Rainer Maria estaba casado y tenía varios hijos de un rubio alarmante. Su esposa, Kirsten, enseñaba lenguas escandinavas en Columbia (estoy seguro de que había una enorme demanda de esas lenguas) y escribía una serie de novelas de misterio protagonizadas por un detective sueco transexual (hembra-macho). Kirsten tenía una aventura con su exterapeuta. El matrimonio de Kirsten y Rainer Maria era «abierto». (Sé todo esto porque Gillian me lo contó).

—¿Sabes qué? —le dije a Gillian.

—¿Qué?

—Este fin de semana papá pasará por el quirófano. Cirugía estética.

—Fantástico. ¿Qué le hacen?

—Le van a quitar las bolsas de debajo de los ojos.

—Ya era hora —dijo Gillian—. Empieza a parecerse a Walter Matthau. ¿Significa eso que no se pasará por allí en todo este fin de semana?

—Sí —respondí.

Ella se volvió hacia Rainer Maria.

—¿Quieres ir mañana a la playa, cielo?

—No, detesto la playa —contestó él—. Y, por favor, no me llames cielo.

—¿Irás tú? —me preguntó Gillian.

—No. Mañana le haré una visita a Nanette.

—Hay que ver lo raro que eres.

—Que te den —le dije.

—Chicos, chicos —dijo Rainer Maria.

—Ah, ¿tú no crees que es raro? —le preguntó Gillian a Rainer Maria—. ¿Un muchacho de dieciocho años que visita a su abuela?

—No —respondió Rainer Maria—. Los norteamericanos tenéis muy poco sentido de la familia. En Alemania es diferente. Queremos a nuestros abuelos.

—Yo no estoy diciendo que no debas quererlos —dijo Gillian—. Tan solo digo que visitarlos es raro. Estudiar lejos de aquí te irá muy bien, James. Tienes que salir de esta casa, de veras.

—He decidido no ir a la universidad —anuncié.

—¿Qué? ¿Cuándo has decidido eso?

—Hoy.

—¿Cómo que no vas a ir a la universidad? ¿Qué harás entonces?

—Estoy pensando en irme al medio oeste.

—¿El medio oeste? ¿El medio oeste de qué?

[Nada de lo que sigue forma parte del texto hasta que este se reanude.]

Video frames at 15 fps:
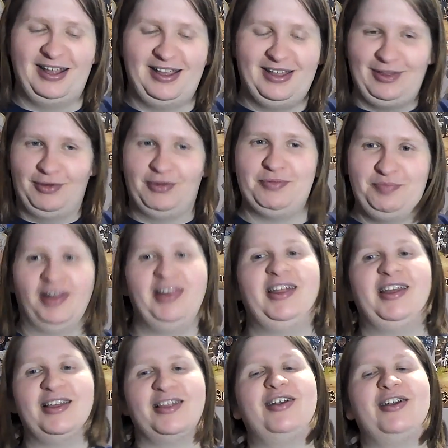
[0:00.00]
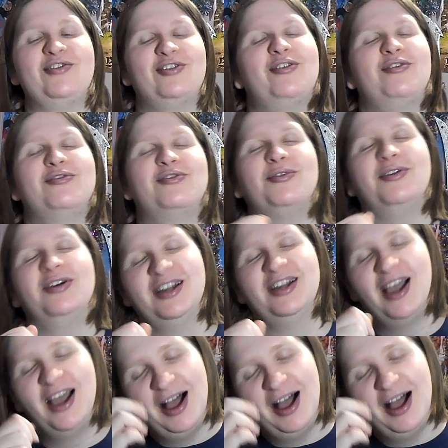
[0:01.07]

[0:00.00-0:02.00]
He could use Billy as like a charge cord.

—De Estados Unidos. Los estados de la pradera.

—¿Los estados de la pradera? Creo que has leído Mi Ántonia demasiadas veces.

—Calla, Gillian —dijo Rainer Maria—. Creo que es un plan muy bueno, James. La experiencia universitaria en Estados Unidos es una farsa.

—¡Alto ahí! —exclamó Gillian—. Tú enseñas en una universidad.

—Mi querida Gillian, si todo el mundo tuviera que creer en la labor que desempeña en su trabajo, no se haría gran cosa en el mundo —protestó él.

—¿Se lo has dicho a mamá?

—Se lo he comentado.

—¿Qué significa eso de que se lo has comentado? ¿Cómo puedes «comentar» que no vas a la universidad un mes antes de que empiece el curso?

—Se lo he comentado. Creo que ella ha creído que se trataba de una broma.

—De eso no tengo duda. ¿Pero qué te pasa? ¿Por qué no quieres ir a la universidad?

—Creo que sería una pérdida de tiempo y que mis compañeros no me gustarían. No quiero vivir con gente así.

—¿Gente cómo qué?

—Como tú.

—Creo que lo que dices es muy juicioso, James —dijo Rainer Maria.

Gillian le dio un golpe.

—¿A qué te refieres? Acaba de decir que no quiere vivir con gente como yo.

—Me refiero a lo de que es una pérdida de tiempo. Además, no creo que a James le gustasen los universitarios y eso no tiene que ver contigo, querida.

Gillian apuró su cerveza y se levantó.

—Tengo hambre —dijo—. Vayamos a comer algo en alguna parte.

—De acuerdo —convino Rainer Maria—, pero que sea un sitio tranquilo y barato.

—Vayamos a Primo.

—Primo no es ni tranquilo ni barato —dijo R. M.

Me puse de pie.

—Yo me voy a la cama.

—Sí, será mejor que descanses —dijo Gillian—. Menudo día tienes hoy.

—¿Sacarás a pasear a Miró?

—No —respondió Gillian—. Hoy lo he sacado dos veces y las dos ha hecho caca.

—¡Yo pasearé al perro! —dijo Rainer Maria—. Cuando vuelva, Gillian, ya tendrás pensado en un restaurante apropiado. Buenas noches, James.

—Buenas noches, Rainer Maria.

No le di las buenas noches a Gillian y ella tampoco me las dio.